*** Records for this task ***

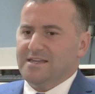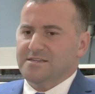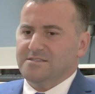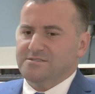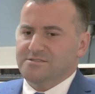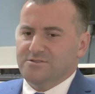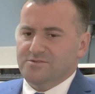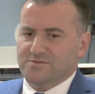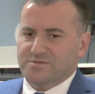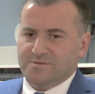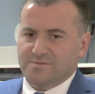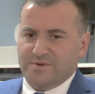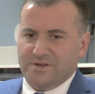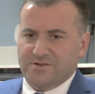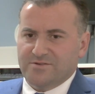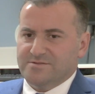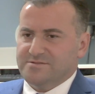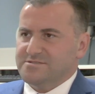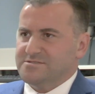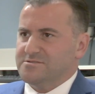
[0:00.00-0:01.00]
get to know their
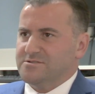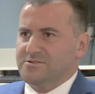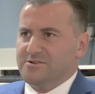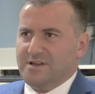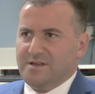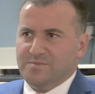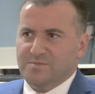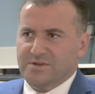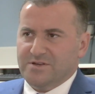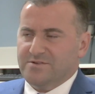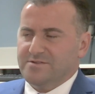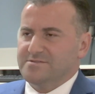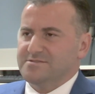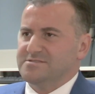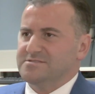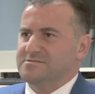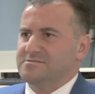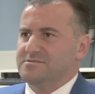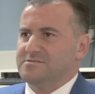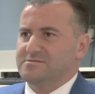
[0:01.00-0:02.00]
parents, their
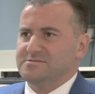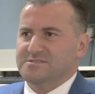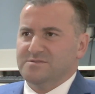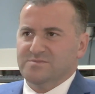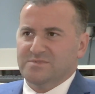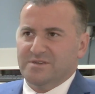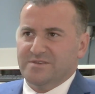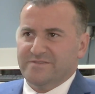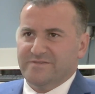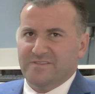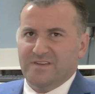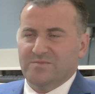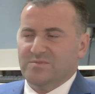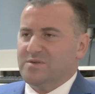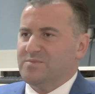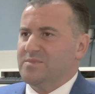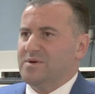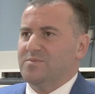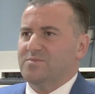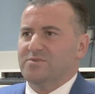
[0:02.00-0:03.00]
grandparents, their sometimes
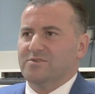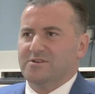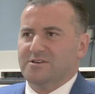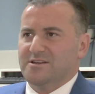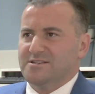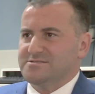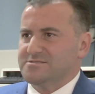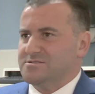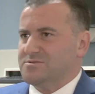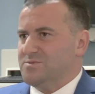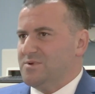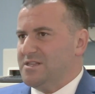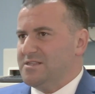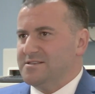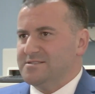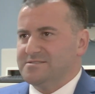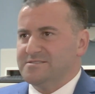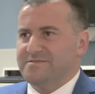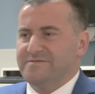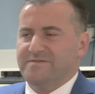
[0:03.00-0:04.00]
family member, cousin,
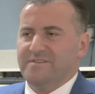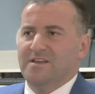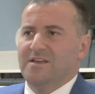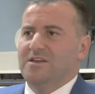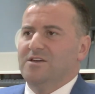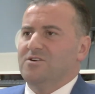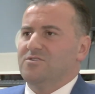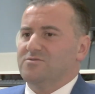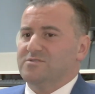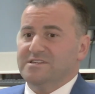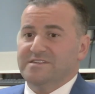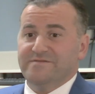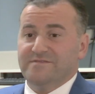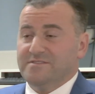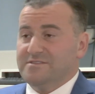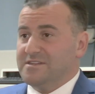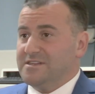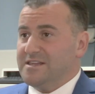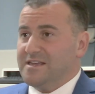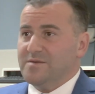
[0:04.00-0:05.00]
relative, or
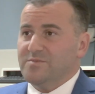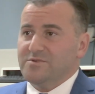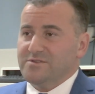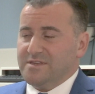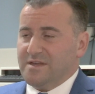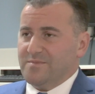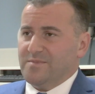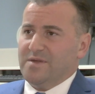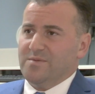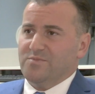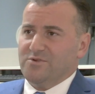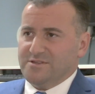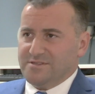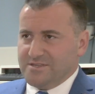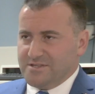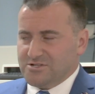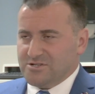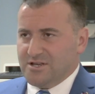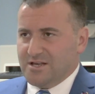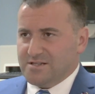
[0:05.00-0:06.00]
even the neighbor that may bring
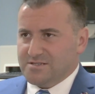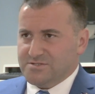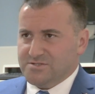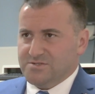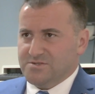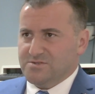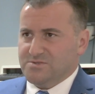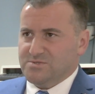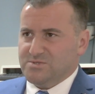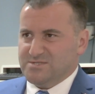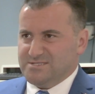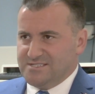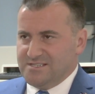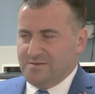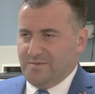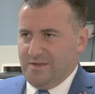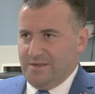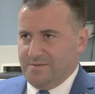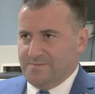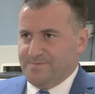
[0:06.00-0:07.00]
the child to
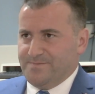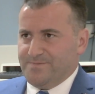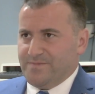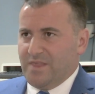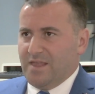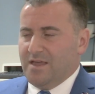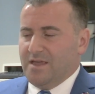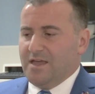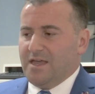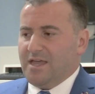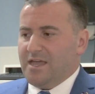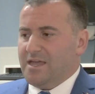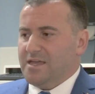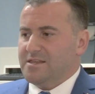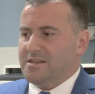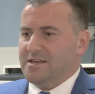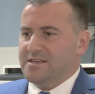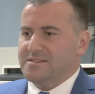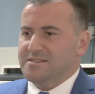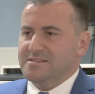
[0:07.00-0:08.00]
see me.
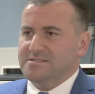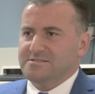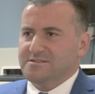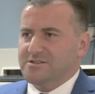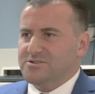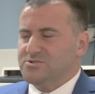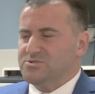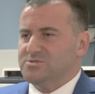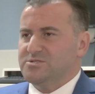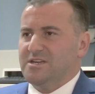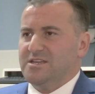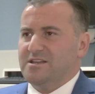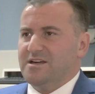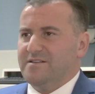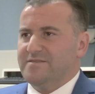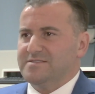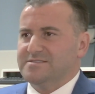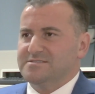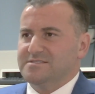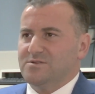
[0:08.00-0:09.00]
And I need to understand,
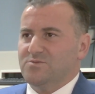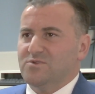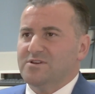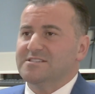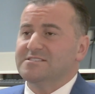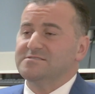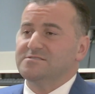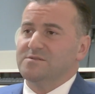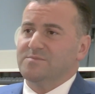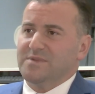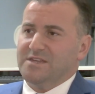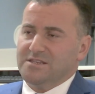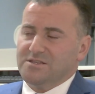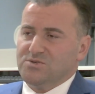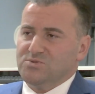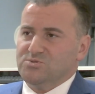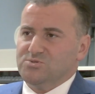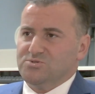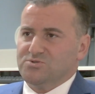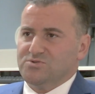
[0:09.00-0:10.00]
obviously, what is the main
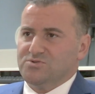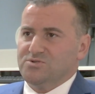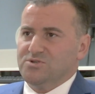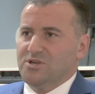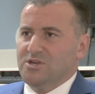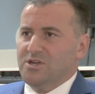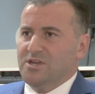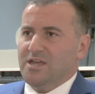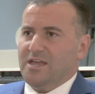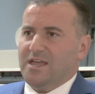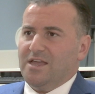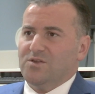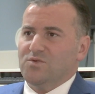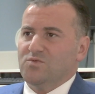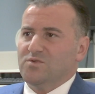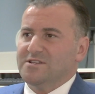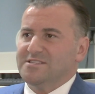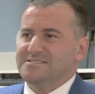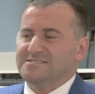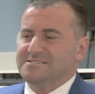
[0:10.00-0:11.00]
concern
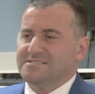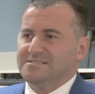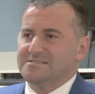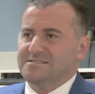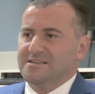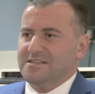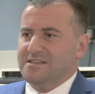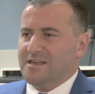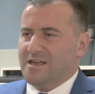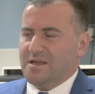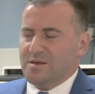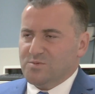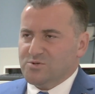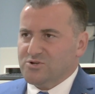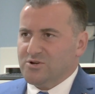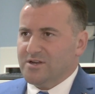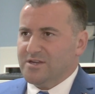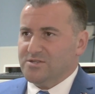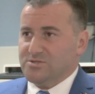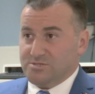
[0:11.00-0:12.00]
and what is it that I'm
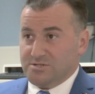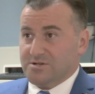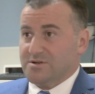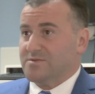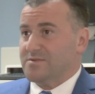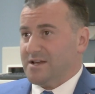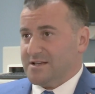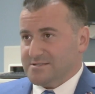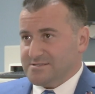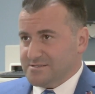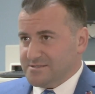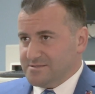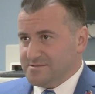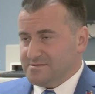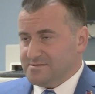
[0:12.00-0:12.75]
trying to correct.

***

Problem to work on →
Each entry above is to be duplicated exactly, and its pictures omitted.

The answer →
[0:00.00-0:01.00]
get to know their
[0:01.00-0:02.00]
parents, their
[0:02.00-0:03.00]
grandparents, their sometimes
[0:03.00-0:04.00]
family member, cousin,
[0:04.00-0:05.00]
relative, or
[0:05.00-0:06.00]
even the neighbor that may bring
[0:06.00-0:07.00]
the child to
[0:07.00-0:08.00]
see me.
[0:08.00-0:09.00]
And I need to understand,
[0:09.00-0:10.00]
obviously, what is the main
[0:10.00-0:11.00]
concern
[0:11.00-0:12.00]
and what is it that I'm
[0:12.00-0:12.75]
trying to correct.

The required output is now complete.